• **Your instructions**
Images are to be excluded, and the rest of the data repeated exactly.

• **Recorded information**
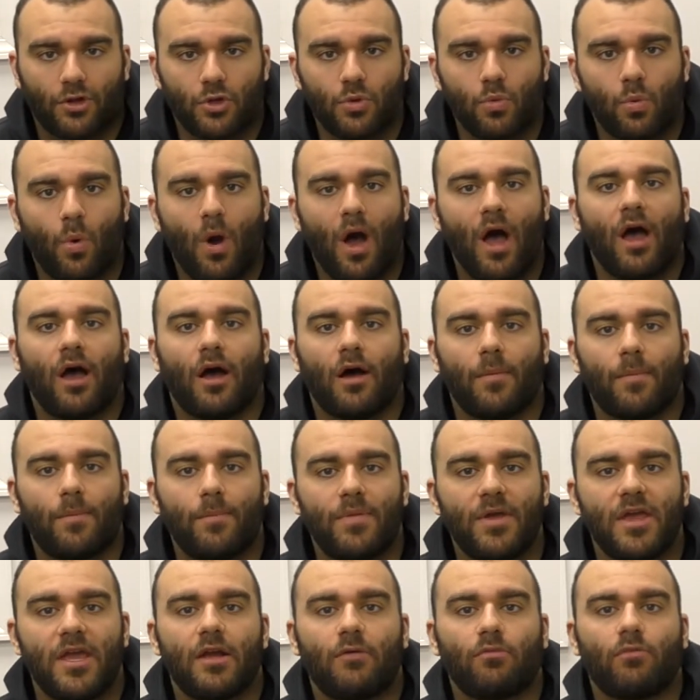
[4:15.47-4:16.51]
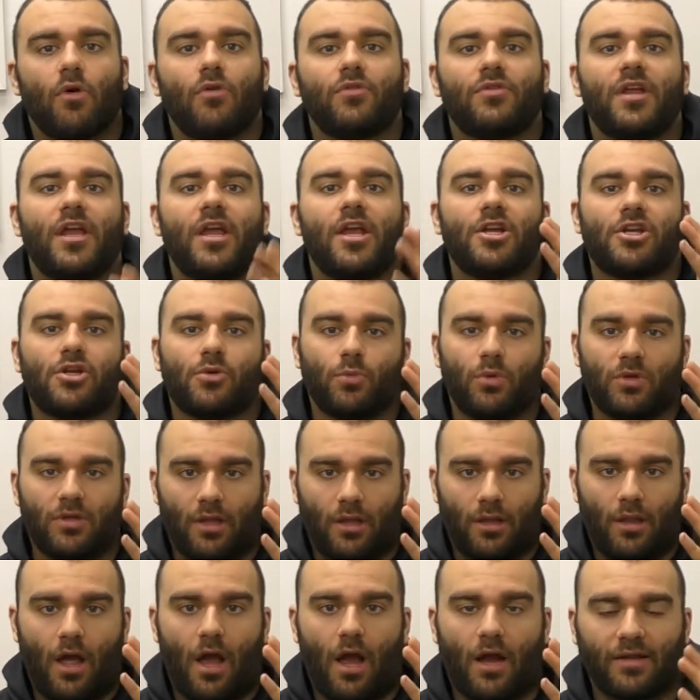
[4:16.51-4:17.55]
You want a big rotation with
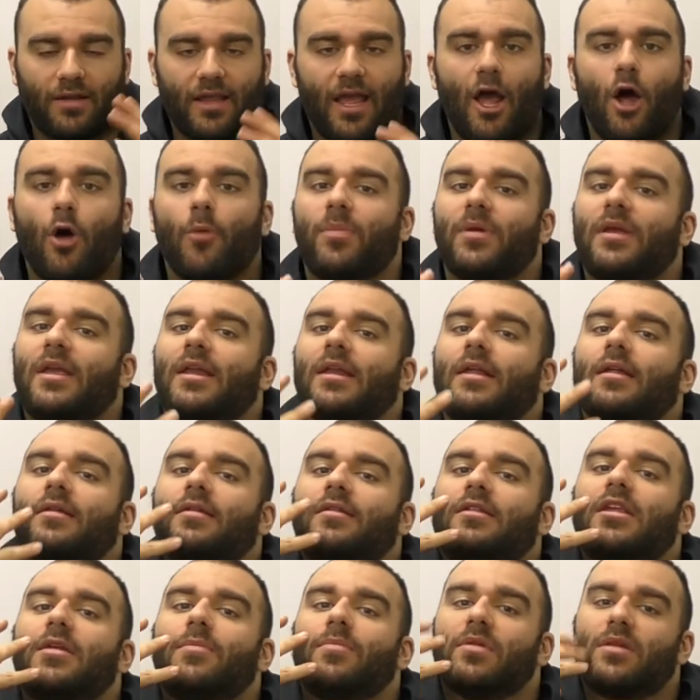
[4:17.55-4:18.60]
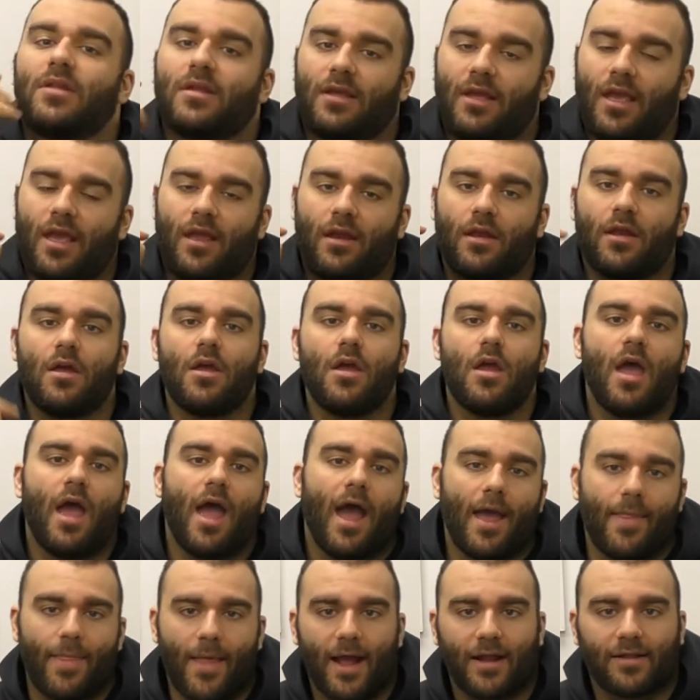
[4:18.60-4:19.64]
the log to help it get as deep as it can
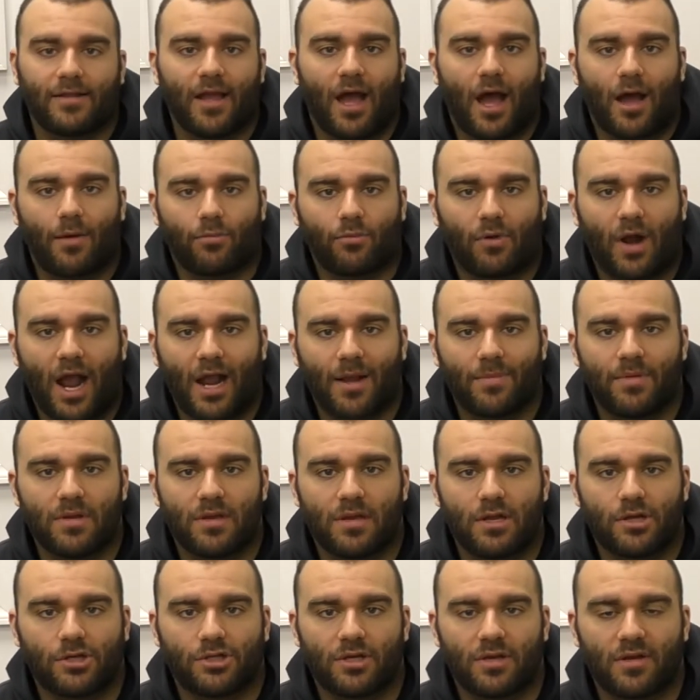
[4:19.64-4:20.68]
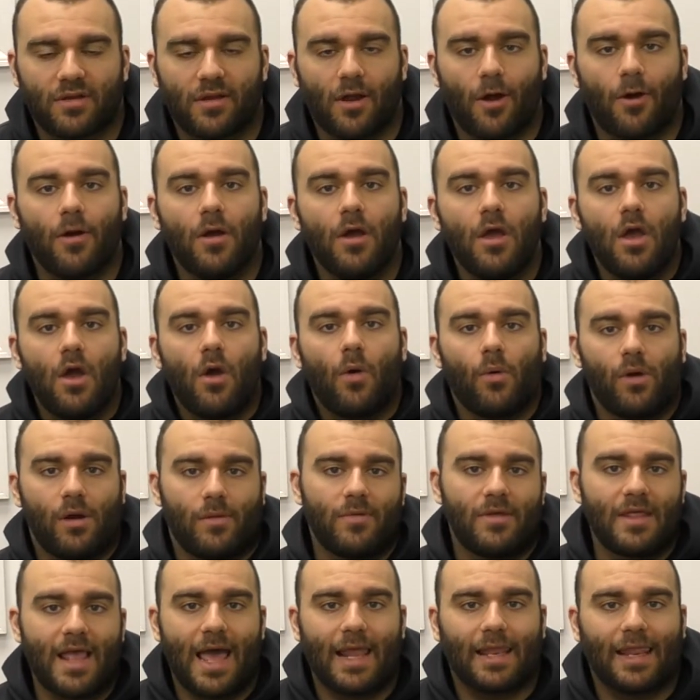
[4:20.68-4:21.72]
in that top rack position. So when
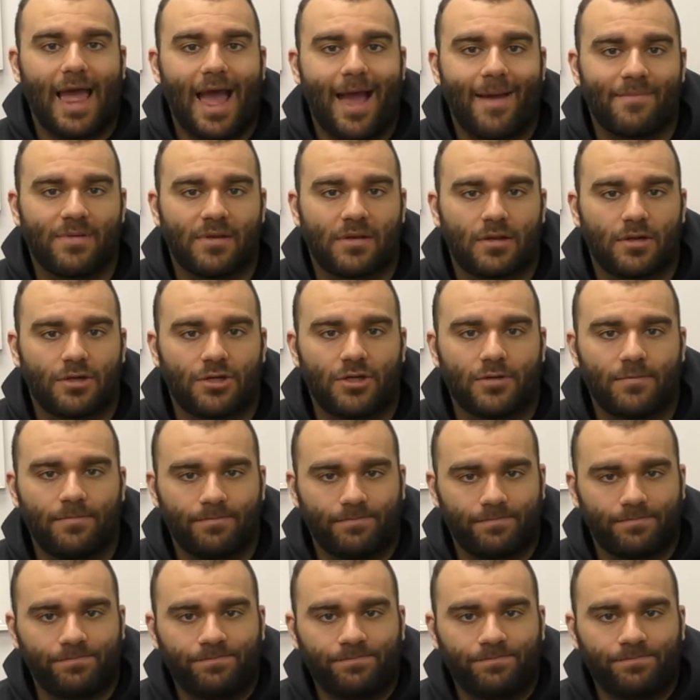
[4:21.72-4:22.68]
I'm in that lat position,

• **Answer to the exercise**
[4:15.47-4:16.51]
[4:16.51-4:17.55]
You want a big rotation with
[4:17.55-4:18.60]
[4:18.60-4:19.64]
the log to help it get as deep as it can
[4:19.64-4:20.68]
[4:20.68-4:21.72]
in that top rack position. So when
[4:21.72-4:22.68]
I'm in that lat position,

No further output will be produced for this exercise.